# Work task
Each line in the entries below that holds the word "video" belongs in the answer.

[Stored items]

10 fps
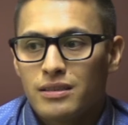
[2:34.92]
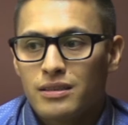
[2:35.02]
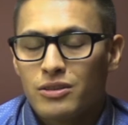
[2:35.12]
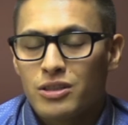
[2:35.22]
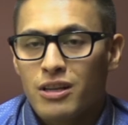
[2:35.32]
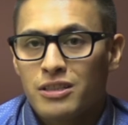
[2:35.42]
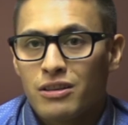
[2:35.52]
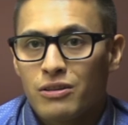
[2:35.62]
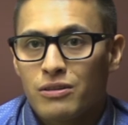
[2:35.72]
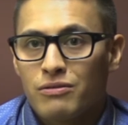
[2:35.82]
there's a lot to
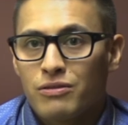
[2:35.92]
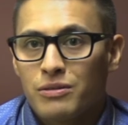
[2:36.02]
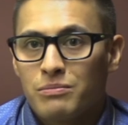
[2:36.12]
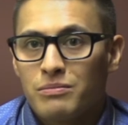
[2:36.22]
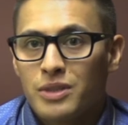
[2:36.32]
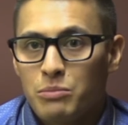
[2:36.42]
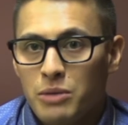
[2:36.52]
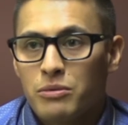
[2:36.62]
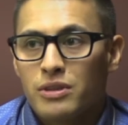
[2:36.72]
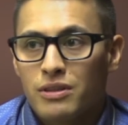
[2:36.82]
learn from the
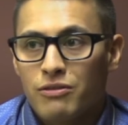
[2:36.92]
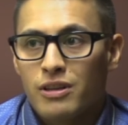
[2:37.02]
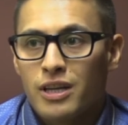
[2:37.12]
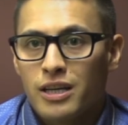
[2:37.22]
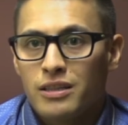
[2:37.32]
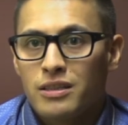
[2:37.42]
people in the front line.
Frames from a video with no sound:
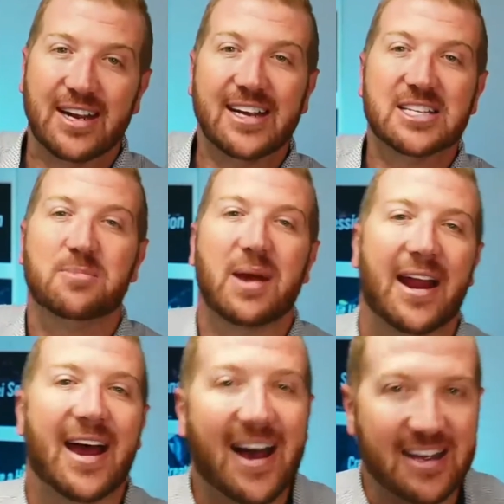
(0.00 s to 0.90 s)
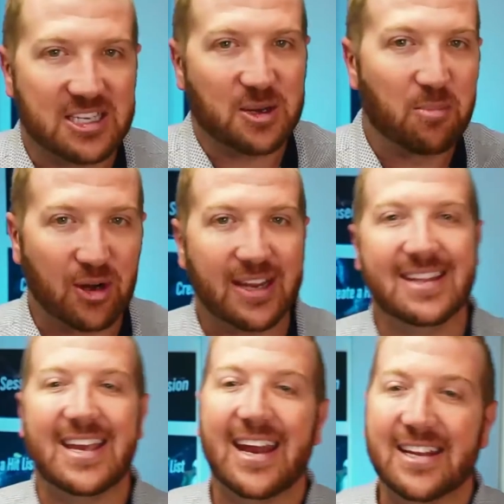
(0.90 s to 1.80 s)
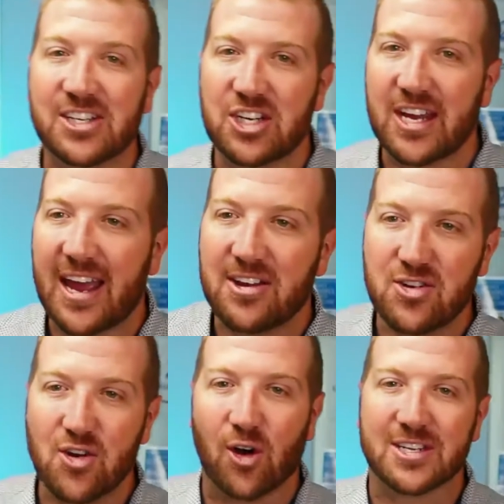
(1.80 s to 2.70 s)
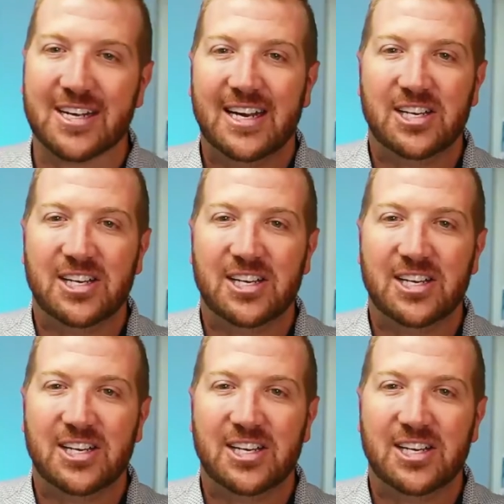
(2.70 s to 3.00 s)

It's about us bringing the energy and not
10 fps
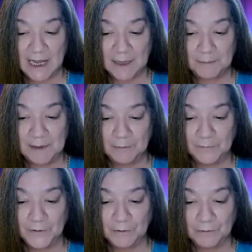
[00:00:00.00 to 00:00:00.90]
tag
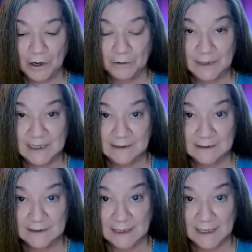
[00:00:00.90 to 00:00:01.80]
people for the wrong
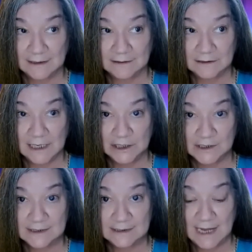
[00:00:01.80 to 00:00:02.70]
reasons, like they
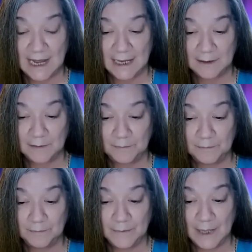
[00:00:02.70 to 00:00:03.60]
just tag
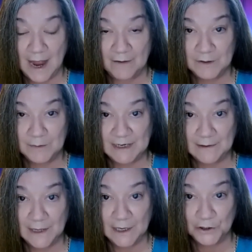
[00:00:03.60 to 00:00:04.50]

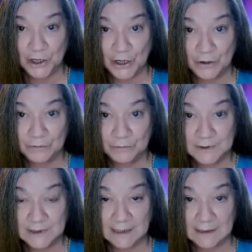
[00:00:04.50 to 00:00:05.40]
everybody they know
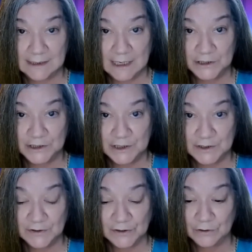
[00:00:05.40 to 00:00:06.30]
to get attention
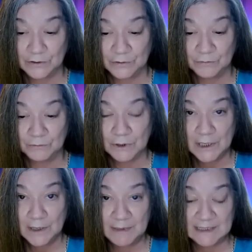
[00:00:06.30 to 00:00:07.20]
to their new
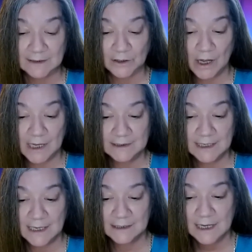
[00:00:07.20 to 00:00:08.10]
piece of
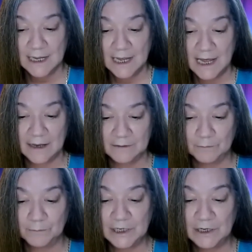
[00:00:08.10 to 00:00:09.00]
content.
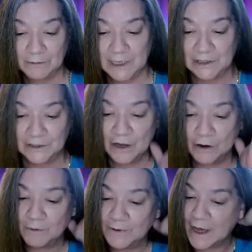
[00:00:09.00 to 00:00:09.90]
And we already know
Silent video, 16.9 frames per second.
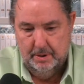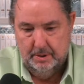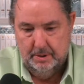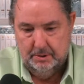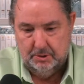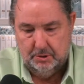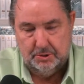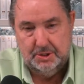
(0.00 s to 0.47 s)

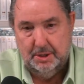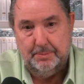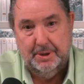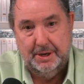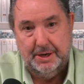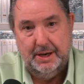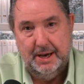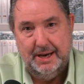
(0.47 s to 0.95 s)
So
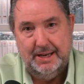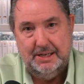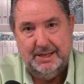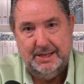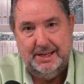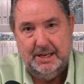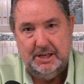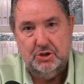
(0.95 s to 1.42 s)
somebody had
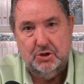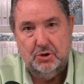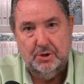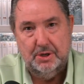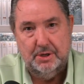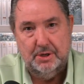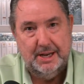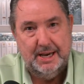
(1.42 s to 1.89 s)
to get your
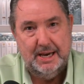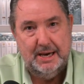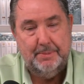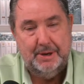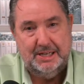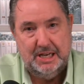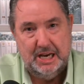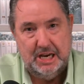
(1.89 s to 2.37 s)
damn
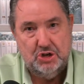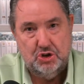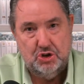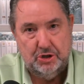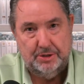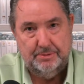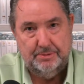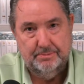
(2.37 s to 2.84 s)

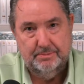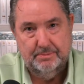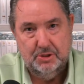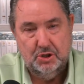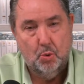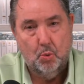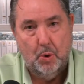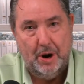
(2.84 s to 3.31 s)
attention,
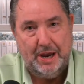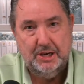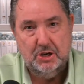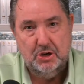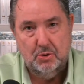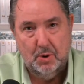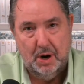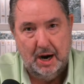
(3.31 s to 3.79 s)
to wake
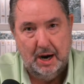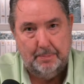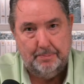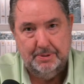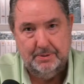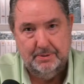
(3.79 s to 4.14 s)
you up,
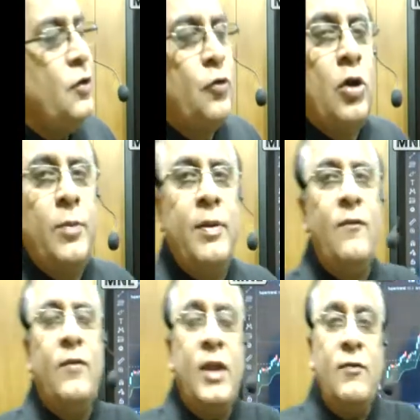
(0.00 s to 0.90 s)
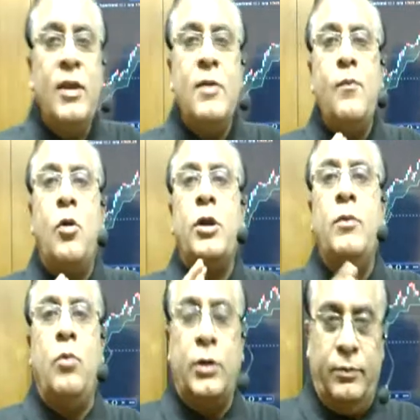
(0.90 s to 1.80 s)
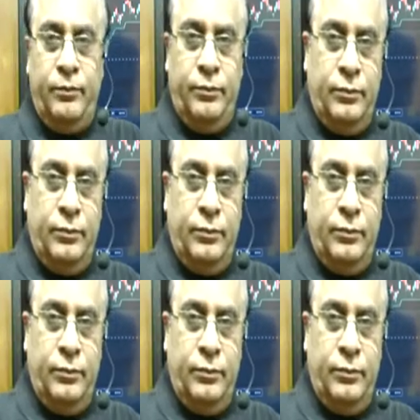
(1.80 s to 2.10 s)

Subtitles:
is going to be a very, very important bottom.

# Written solution
Frames from a video with no sound:
Silent video, 16.9 frames per second.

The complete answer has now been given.